What you have to do: Keep each entry exactly as written when you repeat it, and skip the images.

* * *

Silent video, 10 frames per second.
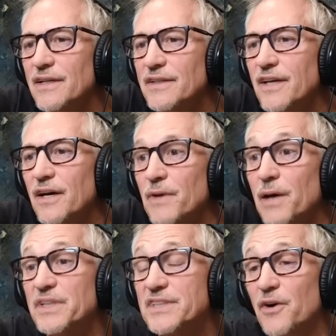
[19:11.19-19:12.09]
And uh,
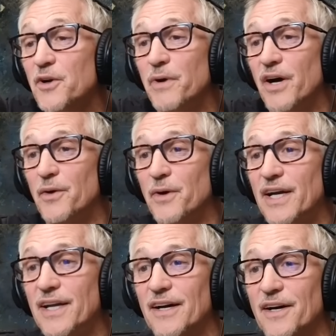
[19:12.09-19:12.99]
let me tell you, by the
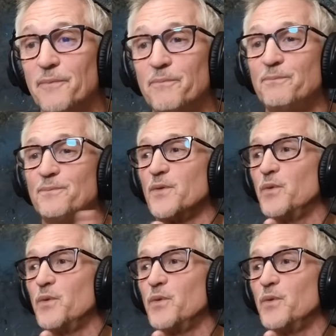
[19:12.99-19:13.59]
way, um,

* * *

Exercise result:
Silent video, 10 frames per second.
[19:11.19-19:12.09]
And uh,
[19:12.09-19:12.99]
let me tell you, by the
[19:12.99-19:13.59]
way, um,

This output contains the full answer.